#MakeoverMonday Week 46 Diary

This week’s #MakeoverMonday, Week 46, is Diversity in Tech and covers several key technology companies and their breakdown of employees by gender and ethnicity. Starting this week and moving forward, this #MakeoverMonday Diary will take on a slightly different approach. In doing a couple of time-boxed posts now, it has quickly become clear that the approach of trying to complete the project in a set amount of time, while also taking notes and documenting my steps along the way, hinders my ultimate goal of becoming a better analyst. What’s important to me is that each week I’m learning and growing my analytical skills and also taking the time required to share my learnings with others, who may be looking to either begin building analytical skills of their own or improve upon their current skill set. Let’s get started!

original

Step 1. Know and Understand the Data

After first looking over the original visualization (above),which I liked quite a bit, I flipped over to data.world to download the data set and become familiar with it. The fields included in the data were Date, Type (of company) and Company (name), as well as nine columns for the percentage of employees who were Female, Male, White, Latino, etc. The Date field contained five values, but I had already determined my focus would be on the latest data only, so I added a data source filter getting rid of the previous four time periods. Under Type, I was only interested in Tech and Social Media, so used another data source filter, to filter out Entity and Government. I needed to also keep Country for some later calculations. One last filter on Company kept only those that were Tech and Social Media companies…as well as U.S. Population, again needed for those calcs that we’ll get to.

Step 2. Keep It Simple

Now that I had a good feeling for the data, it was time to think about design. Earlier, I mentioned that I liked the original viz quite a bit. So, in a effort to keep it simple, my approach was to stick with a similar layout, but really emphasize where companies were either overrepresented or underrepresented for a specific gender or ethnicity. In the original viz, I found it a bit inconvenient to have to always go back and reference the very top row (USA Population), to see if a company had more or fewer employees than the US Population, for a given gender or ethnicity. This is where those previously mentioned calculations would come in, but first we’ll touch on color.

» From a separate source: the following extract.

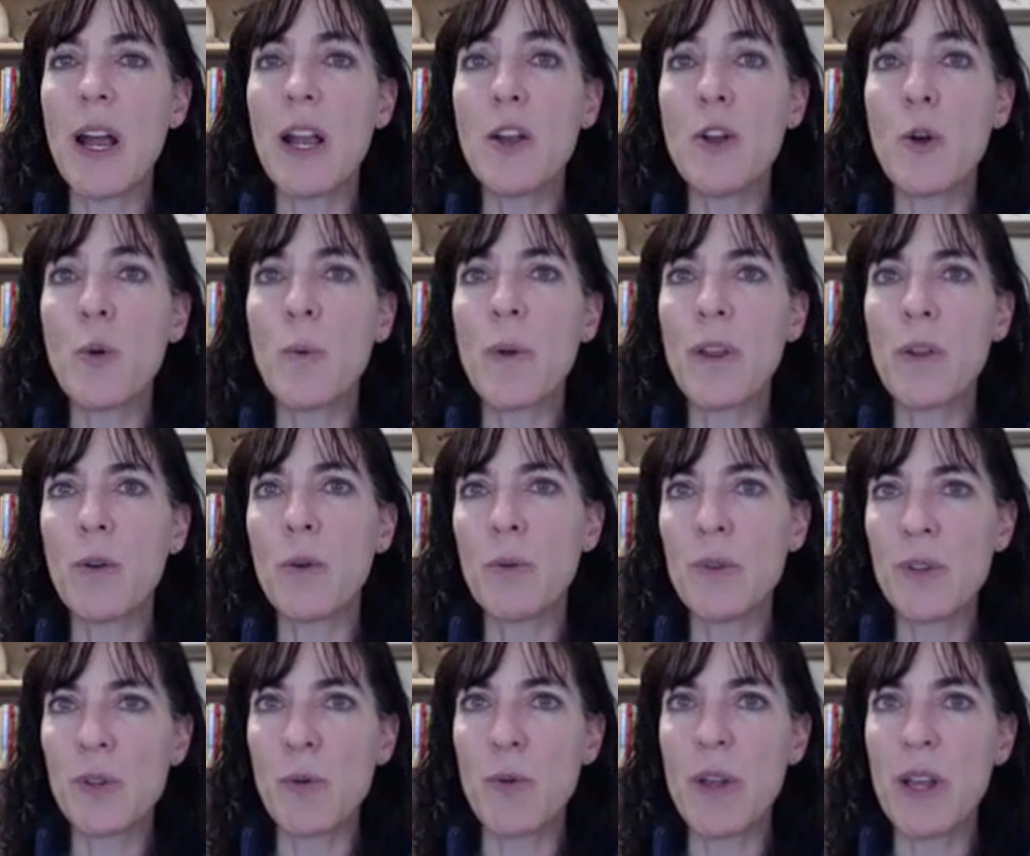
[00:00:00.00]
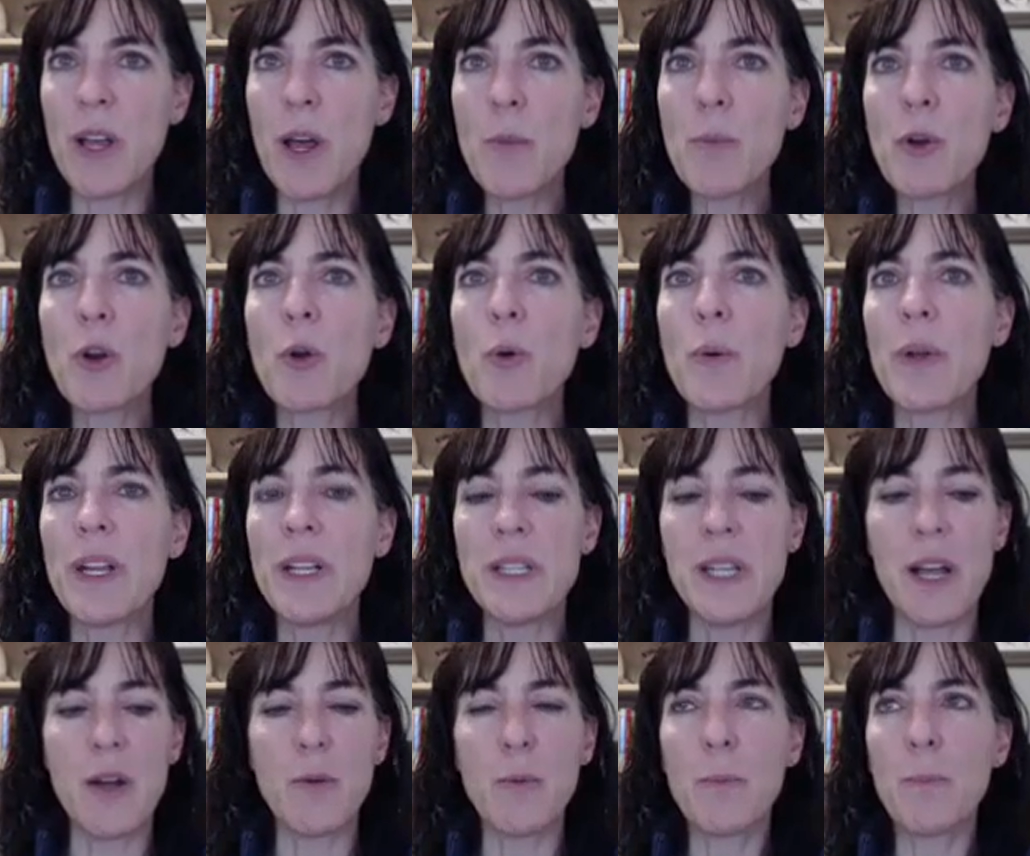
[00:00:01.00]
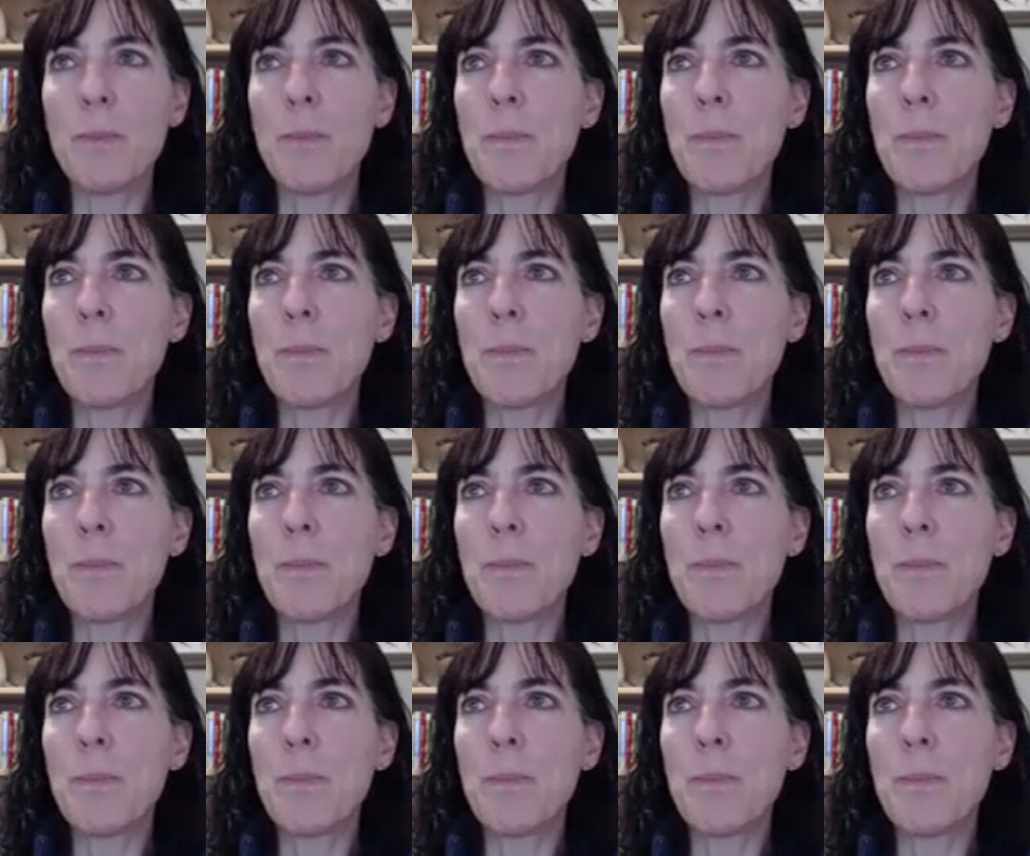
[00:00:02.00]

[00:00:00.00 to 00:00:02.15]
I know whether it was going up or going down.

Step 3. Effective Use of Color

Going back to the original viz, once you looked past the Gender section (to the right), it didn’t make a ton of sense to me why each ethnicity needed its own color. It was more confusing than anything…did the color actually mean anything or was it there just because? So, in my version of the viz, I stuck with the maroon and gold of the Gender section, letting anything in my viz that signaled overrepresentation be colored gold and anything that signaled underrepresentation be colored maroon. This way it would be extremely easy for the user to understand, at a glance, the breakdown across companies. And to make it even easier yet, I added a highlight when hovering on a company name. This action highlights the row you hover over while also adding the value next to each bar. In an attempt to keep the view clean, I went this route as opposed to adding permanent labels on all bars like in the original. Lastly, to avoid the clutter of any sort of color legend, I tied the colors into the title.

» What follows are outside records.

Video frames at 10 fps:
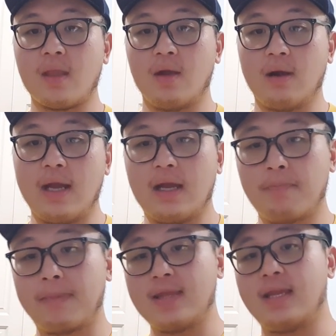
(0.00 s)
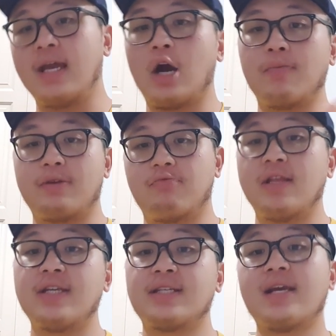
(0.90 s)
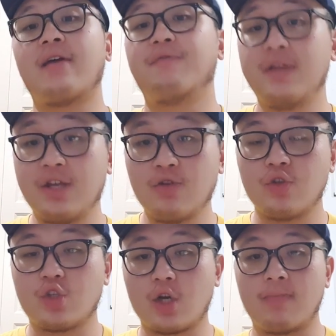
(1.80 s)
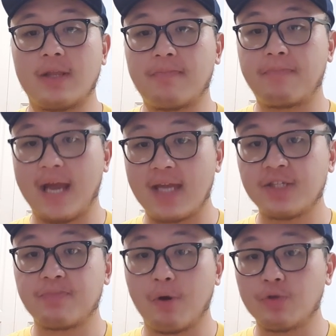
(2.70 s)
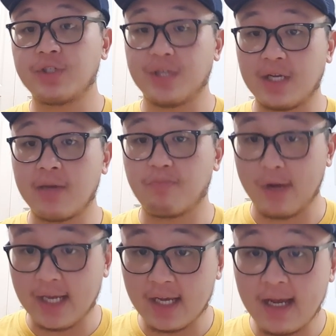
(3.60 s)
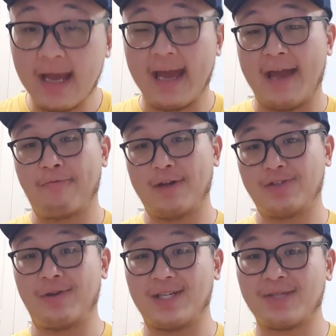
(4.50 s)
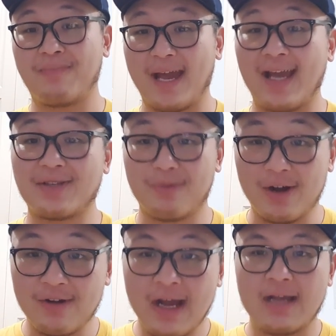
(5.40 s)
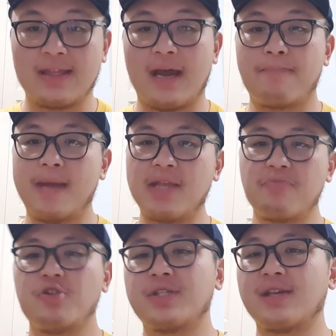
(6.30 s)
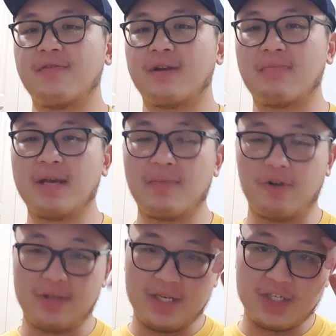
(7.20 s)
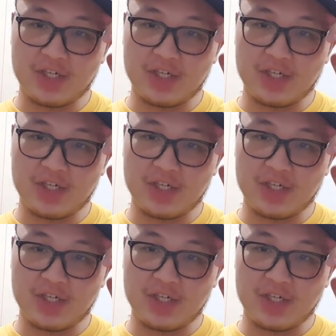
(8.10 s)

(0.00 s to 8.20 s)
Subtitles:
right, Monday I'll be releasing a video to talk about the plans post-Circuit Breaker and what to expect as well. There are many more stuff coming up on this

Title with color tied throughout the vizwk46title

Step 4. Choosing the Right Chart Type

So what would be an effective chart type that could achieve the goal of emphasizing where companies were either overrepresented or underrepresented, for a specific gender or ethnicity? Given the two color approach, I felt an effective way to do this would be to use a diverging bar chart and focus on the difference within each company from the US Population. So for each field (Female, Male, etc.) I needed to calculate the difference in the number employed for a company by the number represented in the US Population. For example, women make up 51% of the US Population and 17% of employees at Nvidia. But to simplify a bit, I took the percentages out of the equation and instead went with absolute values per 100 people. So, we could say;

  • For every 100 people in the US, 51 are female
  • For every 100 employees at Nvidia, 17 are female
  • 17 minus 51 is negative 34, so;
    • At Nvidia, for every 100 employees, there is an underrepresentation of 34 females. And conversely, males would be overrepresented by 34 for every 100 employees.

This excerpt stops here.